** WHAT TO WORK ON **
Output the entries in full and verbatim, pictures omitted.

Segment Start: AVAILABLE DATA

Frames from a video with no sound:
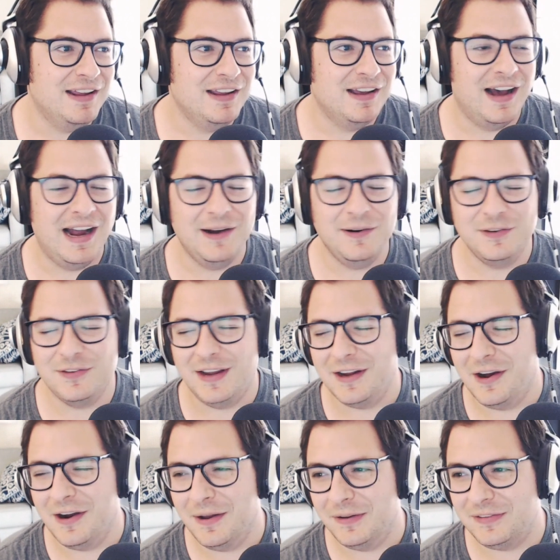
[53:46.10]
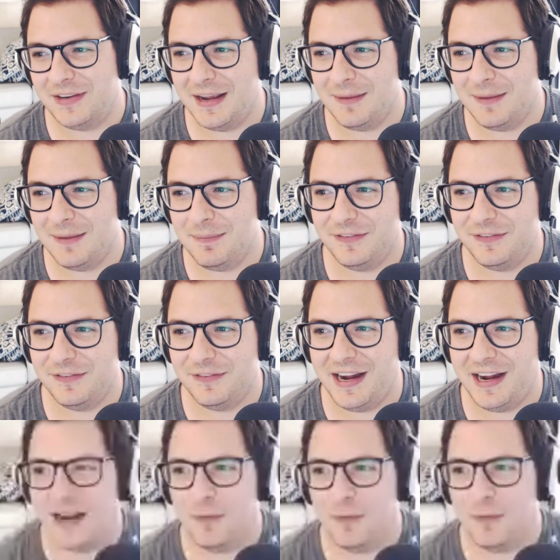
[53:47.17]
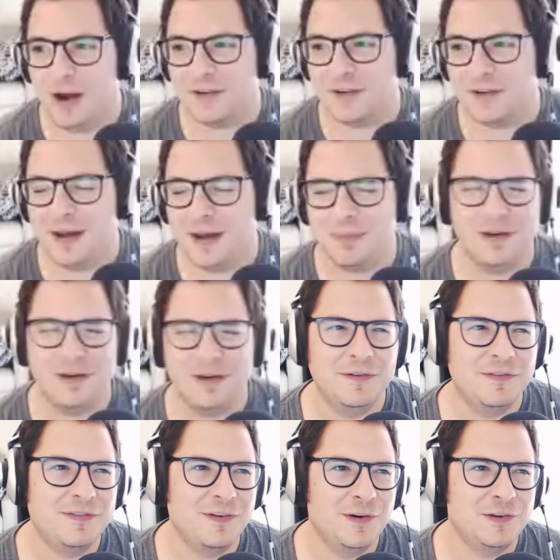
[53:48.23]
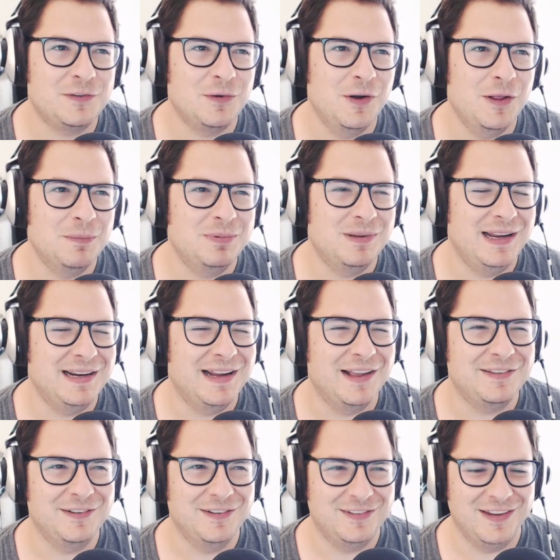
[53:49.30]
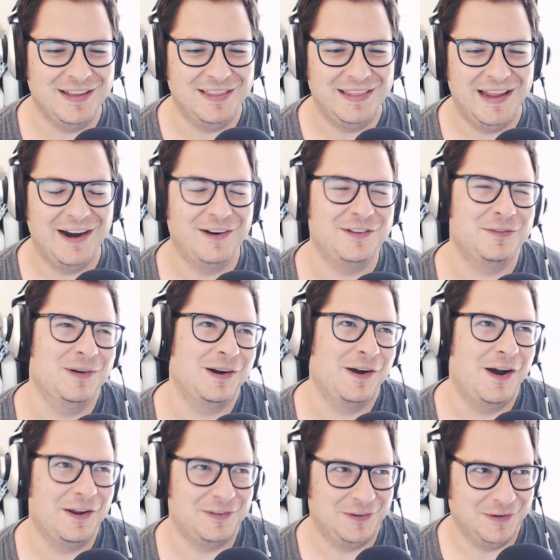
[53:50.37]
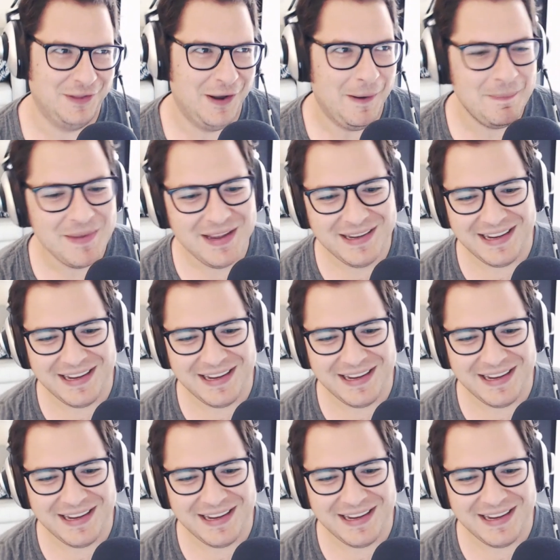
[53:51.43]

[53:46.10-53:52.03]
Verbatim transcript: I was like on a standby flight. I walked up in the first row of the plane. Guess who's sitting there? It's Rick Osterloh.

Segment End: AVAILABLE DATA

** RESULT OF THE EXERCISE **
Frames from a video with no sound:
[53:46.10]
[53:47.17]
[53:48.23]
[53:49.30]
[53:50.37]
[53:51.43]

[53:46.10-53:52.03]
Verbatim transcript: I was like on a standby flight. I walked up in the first row of the plane. Guess who's sitting there? It's Rick Osterloh.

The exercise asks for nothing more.